Beschluss v. 16.01.2009 - Az.: VG 27 A 331.08

Leitsatz

1. Es bestehen erhebliche Bedenken, ob die Verpflichtung zur technischen Umsetzung von Überwachungsmaßnahmen nach § 113 a TKG (sog. Vorratsdatenspeicherung) auf Kosten privater Telekommunikations-Dienstleister verfassungsgemäß ist, denn es werden Private für eigentlich staatliche Aufgaben entschädigungslos in Anspruch genommen.

2. Diese Verpflichtung wird daher bis zur Entscheidung im Hauptsacheverfahren ausgesetzt. Die Bundesnetzagentur darf den TK-Anbietern bis dahin keine Sanktionen auferlegen.

Sachverhalt

Seit dem 01.01.2009 waren auch Internet-Access-Betreiber gemäß den Bestimmungen zur Vorratsdatenspeicherung dazu verpflichtet, Daten ihrer Kunden mindestens 6 Monate zu speichern. Die technischen Einrichtungen zur Umsetzung dieser Maßnahmen mussten die Unternehmen selbst tragen.

Eine Entschädigungsregelung gab es nicht. Für Firmen, die Vorkehrungen dazu nicht trafen und die Daten nicht auf Vorrat speicherten, bestand die Gefahr, dass sie gegen die Umsetzungspflicht verstießen und gegen sie ein Bußgeldverfahren eingeleitet werden würde.

Dagegen wehrten sich vier Reseller, die Telekommunikationsdienstleistungen der vier Netzbetreiber vermarkteten. Sie beantragten, gerichtlich der Bundesnetzagentur zu untersagen, aufgrund des Unterlassens der Vorratsdatenspeicherung, ihnen Sanktionen aufzuerlegen. Solange keine Regelung über eine angemessene Entschädigungszahlung bestehe, könnten die geforderten Maßnahmen nicht umgesetzt werden. Dies bedeutete einen irreversiblen Vermögensschaden, denn die Anschaffung und technische Umsetzung würde bis zu einer Million EUR betragen.

Entscheidungsgründe

Das Gericht gab den Betreibern der Telekommunikationsanlagen Recht und entband sie zunächst von ihrer Verpflichtung zur Umsetzung der Maßnahmen für die Vorratsdatenspeicherung. Die Umsetzungspflicht werde bis zur Entscheidung in dem Hauptsacheverfahren ausgesetzt, so dass den Resellern auch keine Sanktionen auferlegt werden dürften.

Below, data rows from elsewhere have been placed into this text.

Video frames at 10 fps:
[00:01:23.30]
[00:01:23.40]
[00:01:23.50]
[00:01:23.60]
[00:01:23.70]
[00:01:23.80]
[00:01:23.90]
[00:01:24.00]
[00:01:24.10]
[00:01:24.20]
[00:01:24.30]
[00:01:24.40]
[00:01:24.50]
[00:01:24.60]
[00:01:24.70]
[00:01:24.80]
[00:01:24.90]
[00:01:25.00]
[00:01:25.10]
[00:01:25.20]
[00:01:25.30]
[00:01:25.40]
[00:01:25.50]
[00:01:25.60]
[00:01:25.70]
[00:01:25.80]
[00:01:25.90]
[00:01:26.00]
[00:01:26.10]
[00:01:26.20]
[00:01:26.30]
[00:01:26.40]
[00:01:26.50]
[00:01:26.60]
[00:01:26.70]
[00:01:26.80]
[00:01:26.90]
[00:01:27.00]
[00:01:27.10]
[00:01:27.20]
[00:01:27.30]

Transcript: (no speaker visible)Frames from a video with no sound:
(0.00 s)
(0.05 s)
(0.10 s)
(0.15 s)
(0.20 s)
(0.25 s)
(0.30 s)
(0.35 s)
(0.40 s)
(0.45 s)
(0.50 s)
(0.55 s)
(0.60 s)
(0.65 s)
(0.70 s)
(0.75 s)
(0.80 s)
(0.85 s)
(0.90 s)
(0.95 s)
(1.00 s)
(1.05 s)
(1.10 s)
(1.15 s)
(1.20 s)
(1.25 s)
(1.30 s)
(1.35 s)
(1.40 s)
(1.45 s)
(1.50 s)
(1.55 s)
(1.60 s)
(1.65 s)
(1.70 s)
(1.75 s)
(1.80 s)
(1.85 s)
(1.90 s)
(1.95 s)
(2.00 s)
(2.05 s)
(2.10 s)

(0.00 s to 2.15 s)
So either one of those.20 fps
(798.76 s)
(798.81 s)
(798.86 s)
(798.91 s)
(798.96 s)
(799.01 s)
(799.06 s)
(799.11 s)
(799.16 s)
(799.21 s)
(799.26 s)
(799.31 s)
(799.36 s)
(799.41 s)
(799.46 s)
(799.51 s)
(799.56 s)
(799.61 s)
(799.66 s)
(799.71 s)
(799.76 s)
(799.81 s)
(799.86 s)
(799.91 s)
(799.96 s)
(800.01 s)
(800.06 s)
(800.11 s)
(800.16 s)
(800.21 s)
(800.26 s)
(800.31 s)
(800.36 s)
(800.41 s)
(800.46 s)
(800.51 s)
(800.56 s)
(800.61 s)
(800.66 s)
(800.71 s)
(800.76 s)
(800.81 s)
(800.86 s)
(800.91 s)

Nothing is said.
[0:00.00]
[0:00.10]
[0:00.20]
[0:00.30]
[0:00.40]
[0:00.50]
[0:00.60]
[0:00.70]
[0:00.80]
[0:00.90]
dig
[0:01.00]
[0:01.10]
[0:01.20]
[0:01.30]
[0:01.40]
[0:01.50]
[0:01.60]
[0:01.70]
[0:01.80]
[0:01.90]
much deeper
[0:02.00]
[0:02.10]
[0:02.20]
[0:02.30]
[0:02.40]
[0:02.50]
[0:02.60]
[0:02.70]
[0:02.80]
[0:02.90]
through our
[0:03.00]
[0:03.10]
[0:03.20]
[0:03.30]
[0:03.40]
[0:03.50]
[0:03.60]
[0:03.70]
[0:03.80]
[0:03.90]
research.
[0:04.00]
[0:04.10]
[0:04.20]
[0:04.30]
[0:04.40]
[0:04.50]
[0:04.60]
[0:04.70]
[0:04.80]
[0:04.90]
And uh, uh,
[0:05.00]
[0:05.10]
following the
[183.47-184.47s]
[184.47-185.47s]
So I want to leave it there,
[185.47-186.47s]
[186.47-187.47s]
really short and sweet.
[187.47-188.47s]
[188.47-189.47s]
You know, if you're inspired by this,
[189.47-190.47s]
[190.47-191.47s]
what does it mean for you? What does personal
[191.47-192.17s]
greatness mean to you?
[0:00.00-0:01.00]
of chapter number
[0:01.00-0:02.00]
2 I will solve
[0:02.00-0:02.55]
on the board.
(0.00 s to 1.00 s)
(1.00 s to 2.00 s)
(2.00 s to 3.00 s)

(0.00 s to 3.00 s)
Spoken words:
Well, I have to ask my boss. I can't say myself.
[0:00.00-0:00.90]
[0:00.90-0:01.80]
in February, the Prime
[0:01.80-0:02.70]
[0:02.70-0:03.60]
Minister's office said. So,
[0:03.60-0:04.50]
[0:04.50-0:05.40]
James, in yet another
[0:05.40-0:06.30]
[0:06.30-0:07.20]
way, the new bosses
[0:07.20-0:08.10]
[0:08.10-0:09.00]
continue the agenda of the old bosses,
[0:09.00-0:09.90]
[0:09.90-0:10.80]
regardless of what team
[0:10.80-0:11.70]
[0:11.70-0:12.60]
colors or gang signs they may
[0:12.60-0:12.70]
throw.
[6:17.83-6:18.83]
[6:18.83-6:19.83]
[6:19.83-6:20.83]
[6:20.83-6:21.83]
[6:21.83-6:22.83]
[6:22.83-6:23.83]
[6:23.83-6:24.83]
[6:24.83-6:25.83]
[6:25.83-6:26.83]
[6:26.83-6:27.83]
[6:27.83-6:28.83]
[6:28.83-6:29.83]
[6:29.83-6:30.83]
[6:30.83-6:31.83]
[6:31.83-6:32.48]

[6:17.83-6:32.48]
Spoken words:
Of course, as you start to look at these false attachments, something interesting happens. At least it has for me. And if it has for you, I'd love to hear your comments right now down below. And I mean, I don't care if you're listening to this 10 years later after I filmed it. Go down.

Nach Ansicht des Gerichts verstießen die Regelungen der Vorratsdatenspeicherung in der derzeitigen Fassung gegen das Grundrecht der Telekommunikationsanbieter auf Berufsfreiheit und ihr Eigentumsrecht. Danach sei die Norm, wonach die Betreiber technische Einrichtungen zur Vorratsdatenspeicherung auf eigene Kosten vornehmen müssten, verfassungswidrig.

Der Staat dürfe sich bei der Umsetzung solcher Maßnahmen sowohl Dritter bedienen als auch die Unternehmen zur Handlung und Umsetzung der technischen Maßnahmen verpflichten. Jedoch dürfe die damit verbundene Kostenlast nicht auf die Unternehmen übertragen werden. Es sei bei Beträgen i.H.v. bis zu einer Million EUR für die Anschaffung und die organisatorische Umsetzung sehr wahrscheinlich, dass die Betreiber der Kommunikationsanlagen durch die extrem hohe Kostenlast irreparable Schäden erlitten.